§ REQUIRED ACTION:
For the data below, give again exactly the lines from the one containing "(161.05 s to 162.05 s)" through the one containing "[8:13.80-8:14.80]", both ends included, and no others.

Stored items
---

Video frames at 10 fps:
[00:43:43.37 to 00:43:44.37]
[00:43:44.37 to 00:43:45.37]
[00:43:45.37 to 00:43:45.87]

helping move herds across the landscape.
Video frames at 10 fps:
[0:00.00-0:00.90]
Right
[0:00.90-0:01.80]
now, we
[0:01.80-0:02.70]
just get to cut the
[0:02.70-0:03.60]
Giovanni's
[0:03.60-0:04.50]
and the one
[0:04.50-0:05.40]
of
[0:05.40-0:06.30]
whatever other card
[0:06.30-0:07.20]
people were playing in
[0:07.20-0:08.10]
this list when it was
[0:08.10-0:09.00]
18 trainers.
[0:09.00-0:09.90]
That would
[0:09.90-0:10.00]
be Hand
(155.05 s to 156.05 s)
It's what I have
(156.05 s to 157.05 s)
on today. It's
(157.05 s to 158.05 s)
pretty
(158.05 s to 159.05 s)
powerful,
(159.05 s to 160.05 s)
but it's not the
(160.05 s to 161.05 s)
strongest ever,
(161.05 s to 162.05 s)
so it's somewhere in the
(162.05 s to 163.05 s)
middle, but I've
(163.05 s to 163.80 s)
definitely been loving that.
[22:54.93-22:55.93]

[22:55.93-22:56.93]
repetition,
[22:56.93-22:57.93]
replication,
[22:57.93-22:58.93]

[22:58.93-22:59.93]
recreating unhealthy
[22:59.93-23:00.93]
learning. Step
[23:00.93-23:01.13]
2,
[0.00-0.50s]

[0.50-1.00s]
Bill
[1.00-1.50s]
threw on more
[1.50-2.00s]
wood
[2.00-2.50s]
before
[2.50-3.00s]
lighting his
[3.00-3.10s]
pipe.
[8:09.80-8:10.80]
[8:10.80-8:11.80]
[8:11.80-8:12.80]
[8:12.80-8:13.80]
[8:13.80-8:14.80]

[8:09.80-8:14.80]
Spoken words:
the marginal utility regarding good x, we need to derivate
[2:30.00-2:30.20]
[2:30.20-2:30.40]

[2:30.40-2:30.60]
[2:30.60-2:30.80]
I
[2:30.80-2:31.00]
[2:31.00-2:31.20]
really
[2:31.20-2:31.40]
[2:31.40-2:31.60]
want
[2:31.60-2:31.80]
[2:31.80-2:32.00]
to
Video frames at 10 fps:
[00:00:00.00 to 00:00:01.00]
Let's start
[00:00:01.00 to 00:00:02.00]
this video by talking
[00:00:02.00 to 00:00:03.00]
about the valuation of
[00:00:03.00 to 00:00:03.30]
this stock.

---

§ ANSWER AREA:
(161.05 s to 162.05 s)
so it's somewhere in the
(162.05 s to 163.05 s)
middle, but I've
(163.05 s to 163.80 s)
definitely been loving that.
[22:54.93-22:55.93]

[22:55.93-22:56.93]
repetition,
[22:56.93-22:57.93]
replication,
[22:57.93-22:58.93]

[22:58.93-22:59.93]
recreating unhealthy
[22:59.93-23:00.93]
learning. Step
[23:00.93-23:01.13]
2,
[0.00-0.50s]

[0.50-1.00s]
Bill
[1.00-1.50s]
threw on more
[1.50-2.00s]
wood
[2.00-2.50s]
before
[2.50-3.00s]
lighting his
[3.00-3.10s]
pipe.
[8:09.80-8:10.80]
[8:10.80-8:11.80]
[8:11.80-8:12.80]
[8:12.80-8:13.80]
[8:13.80-8:14.80]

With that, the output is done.